1 — What is the role of filters and feature maps in Convolutional Neural Network (CNN)?

Ans: **Filters (Kernels):**
- Filters (also called kernels) are small learnable weight matrices (e.g., 3x3, 5x5) that slide over the input (image or feature map) performing element-wise multiplication and summation (convolution).
- Each filter is trained to detect a particular local pattern such as edges, textures, corners, or more complex motifs in deeper layers.
- Filters are shared spatially (same weights at all image locations), enabling translation equivariance and substantial parameter savings compared to fully-connected layers.

**Feature maps (Activation maps):**
- A feature map is the result of convolving a filter over the input and applying a non-linear activation. It is a 2D map (or 3D when stacked across channels) that highlights where the learned pattern appears in the input.
- Stacking multiple filters produces multiple feature maps — together they form the output volume of a convolutional layer.
- Early-layer feature maps capture low-level features (edges, color blobs). Deeper-layer feature maps capture higher-level, task-specific features (object parts, shapes).

.



2 — Explain the concepts of padding and stride in CNNs(Convolutional Neural Network). How do they affect the output dimensions of feature maps?

Ans: **Stride:**
- Stride is the step size with which the filter moves across the input. A stride of 1 moves the filter one pixel at a time; stride 2 moves two pixels, etc.
- Larger stride reduces the spatial dimensions of the output (downsampling effect) and reduces computational cost and overlap between receptive fields.

**Padding:**
- Padding adds artificial border pixels around the input (usually zeros — 'zero padding') so that filters can be applied at image edges.
- Common types: 'valid' (no padding), 'same' (padding chosen so output has same spatial dimensions as input for stride=1), and explicit integer padding values.

Effects
- **No padding + stride 1** → output shrinks by K−1 on each spatial axis.
- **Same padding + stride 1** → output size ≈ input size (useful when preserving spatial resolution).
- **Stride > 1** → spatial downsampling; used as an alternative to pooling for reducing feature map size.
- Padding controls boundary behavior; stride controls sampling density and computational cost.

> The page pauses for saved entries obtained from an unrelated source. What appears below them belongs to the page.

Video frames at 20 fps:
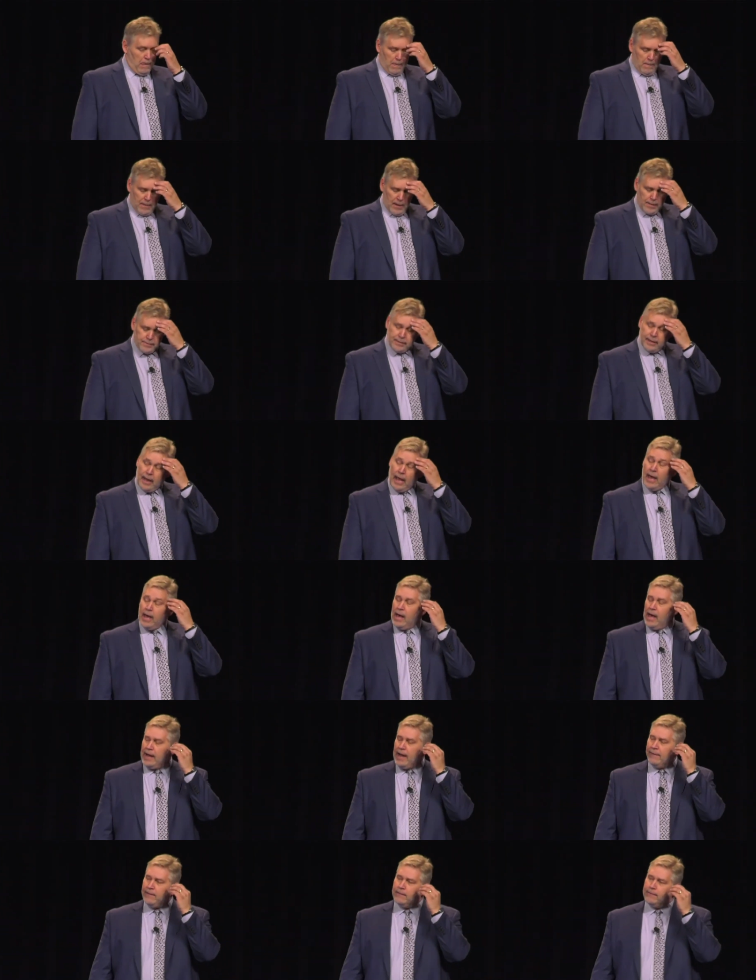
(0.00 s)
I said, I
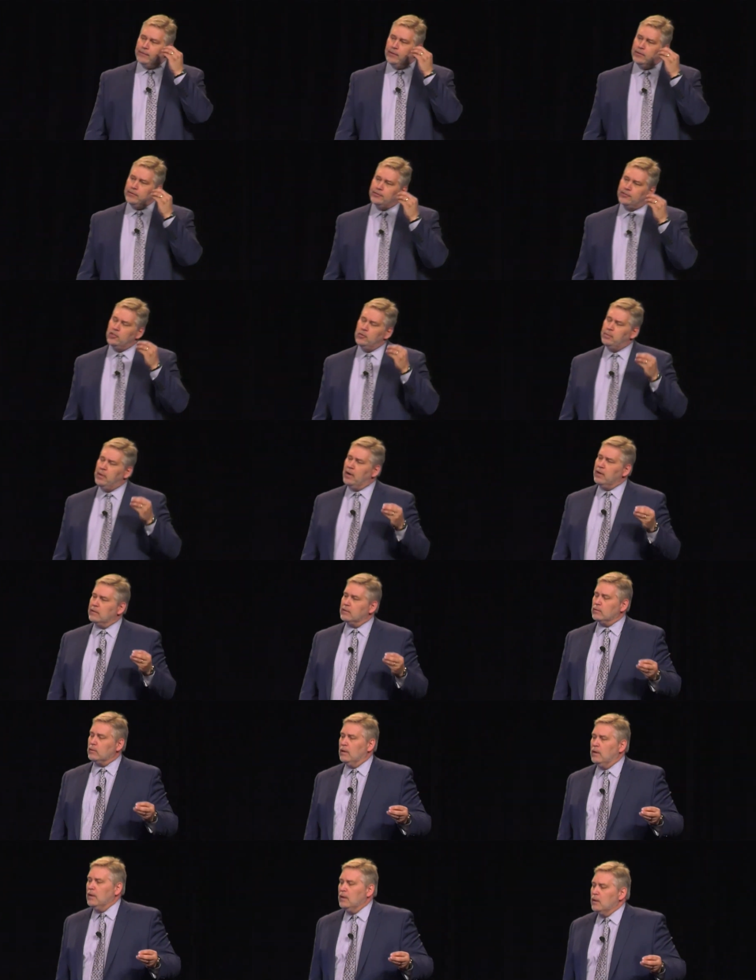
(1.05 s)
got the first two parts.
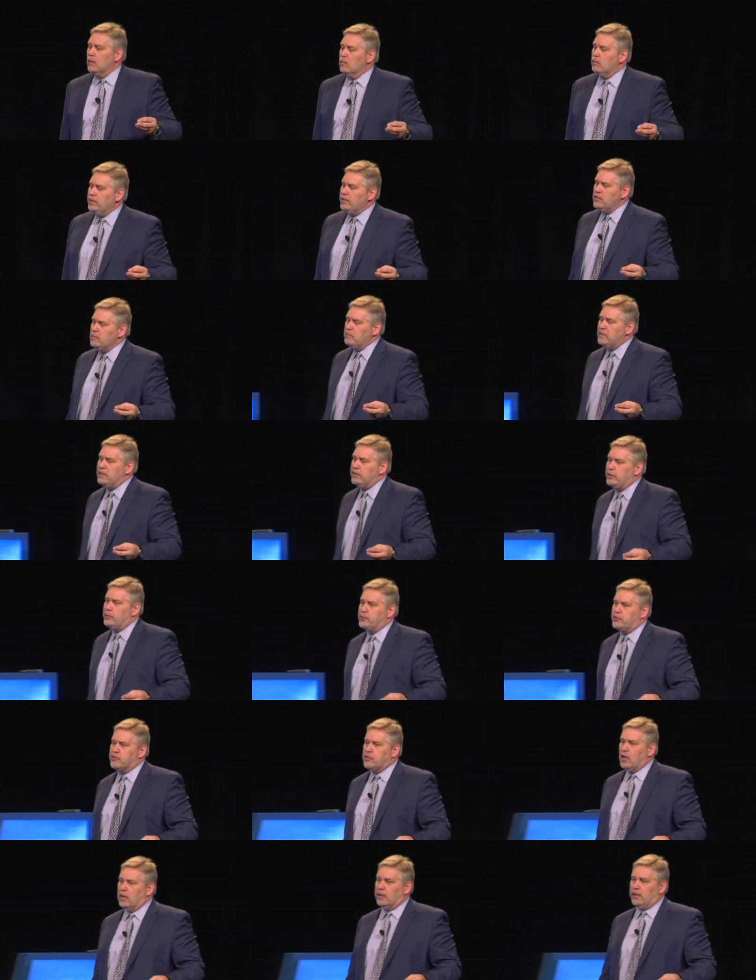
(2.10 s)
What do you mean you
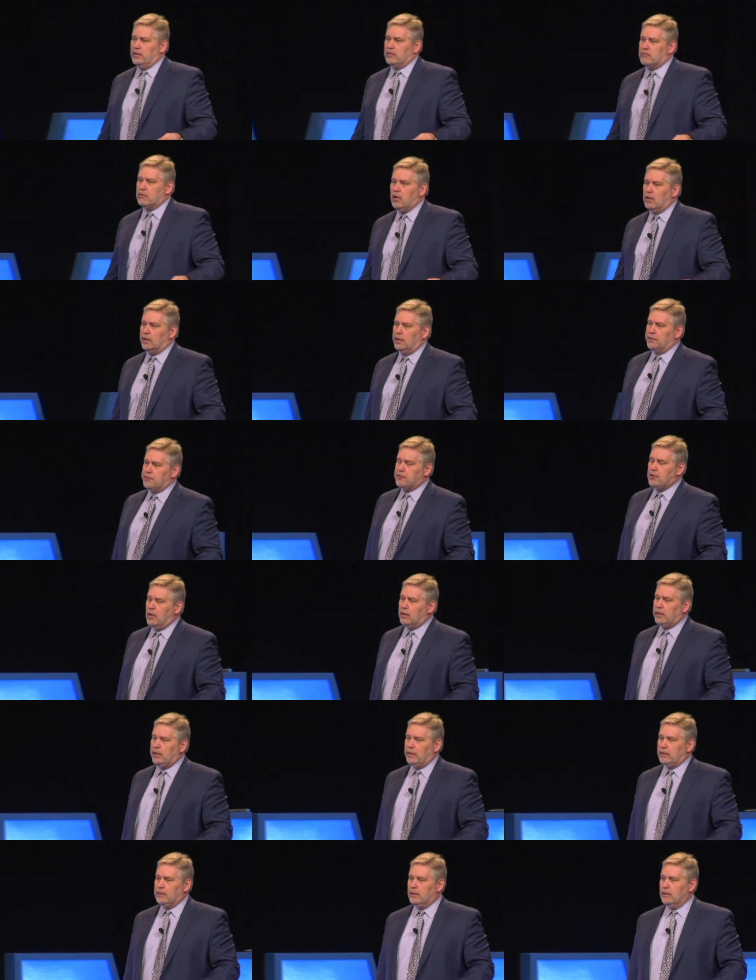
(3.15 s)
chunk it, chunk it, chunk
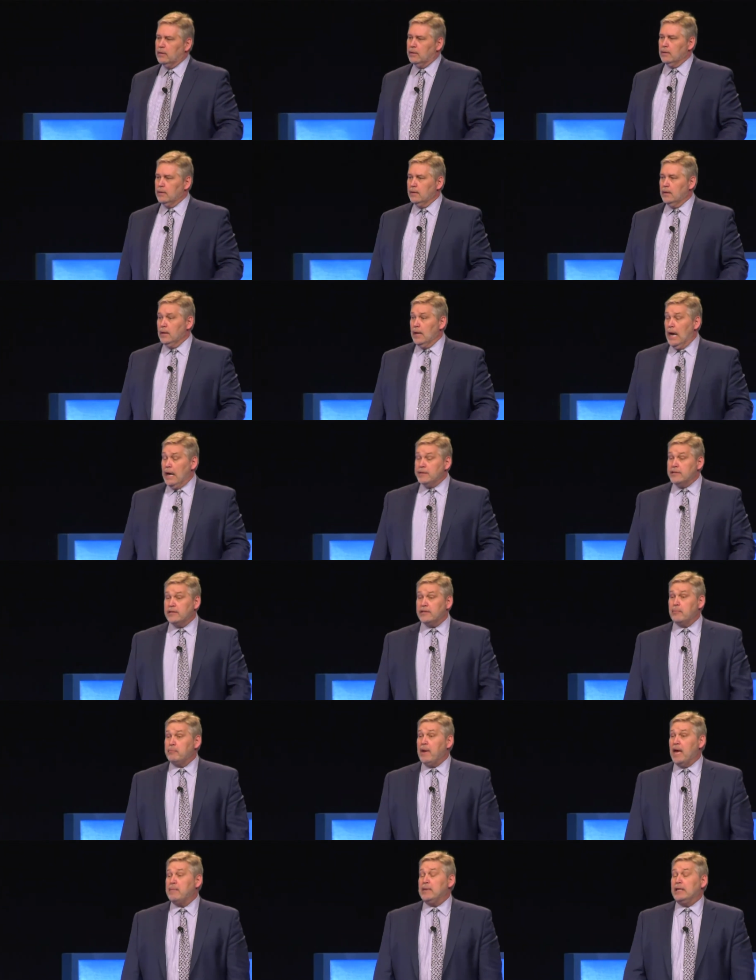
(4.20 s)
it? She said,
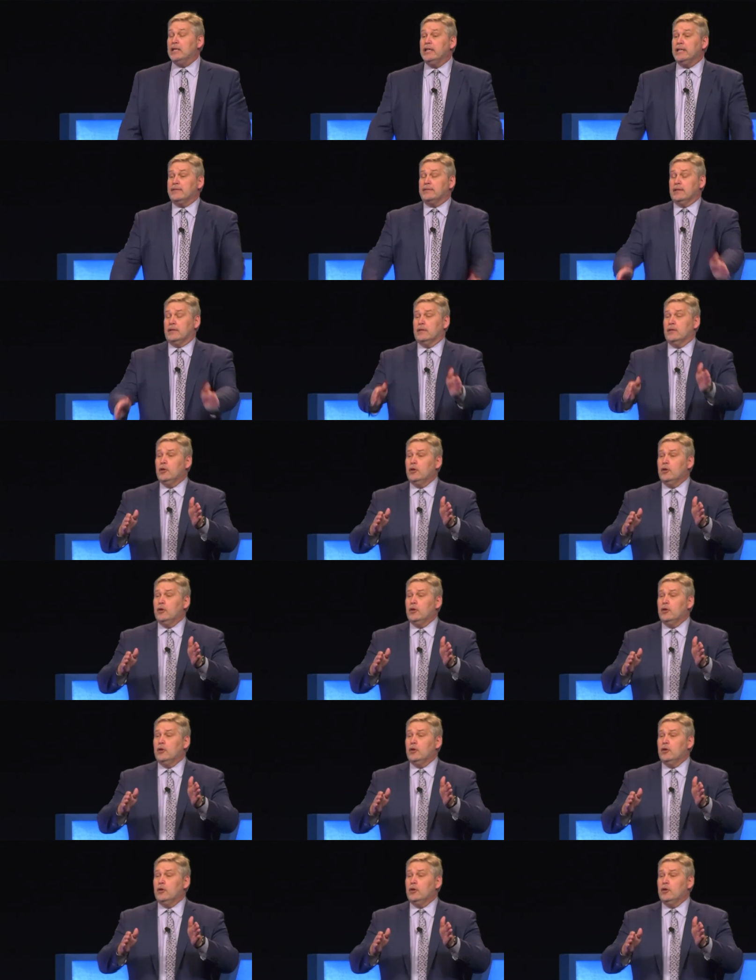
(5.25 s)
baby, listen,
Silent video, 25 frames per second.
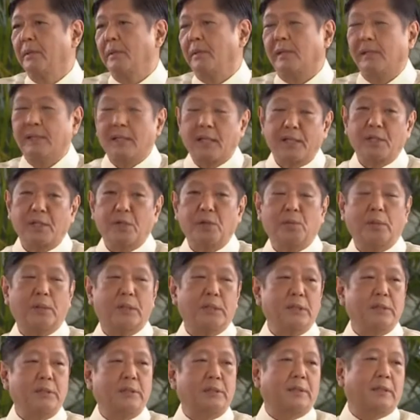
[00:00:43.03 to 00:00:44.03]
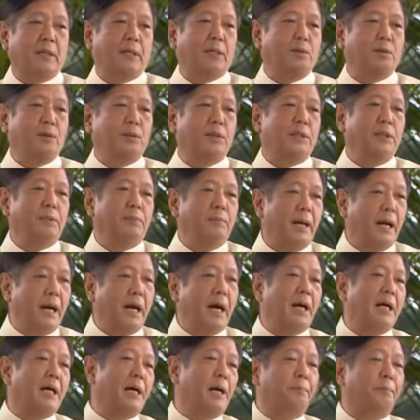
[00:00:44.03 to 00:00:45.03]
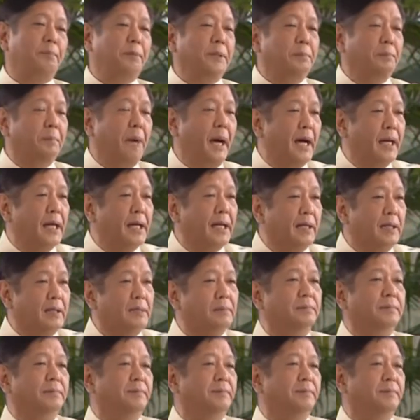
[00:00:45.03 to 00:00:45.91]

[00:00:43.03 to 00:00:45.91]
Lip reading: In other words, ako'y mangangapitbahay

3 — Define receptive field in the context of CNNs. Why is it important for deep architectures?

Ans:
- The receptive field of a unit (neuron) in a CNN is the size of the region in the input image that affects that unit's activation.
- For a single convolution layer with kernel K, the receptive field of a unit equals K (assuming stride 1). For deeper architectures, receptive fields grow because each layer aggregates information from previous layers.

**Importance for deep architectures:**
- Larger receptive fields let deeper neurons "see" a larger area of the original image, enabling recognition of larger patterns or object-level context.
- Proper receptive field design is critical: too small → model cannot capture global context; too large (or too aggressive downsampling) → loss of fine detail or spatial precision.
- Techniques to increase receptive field: stacking layers, using larger kernels, dilated convolutions, or pooling/strided convs. Dilated convolutions increase receptive field without reducing resolution or increasing parameter count dramatically.
- Effective receptive field (empirical notion) often smaller than theoretical maximum; network design and initialization affect how much of the theoretical receptive field actually influences the output.



 4 — Discuss how filter size and stride influence the number of parameters in a CNN.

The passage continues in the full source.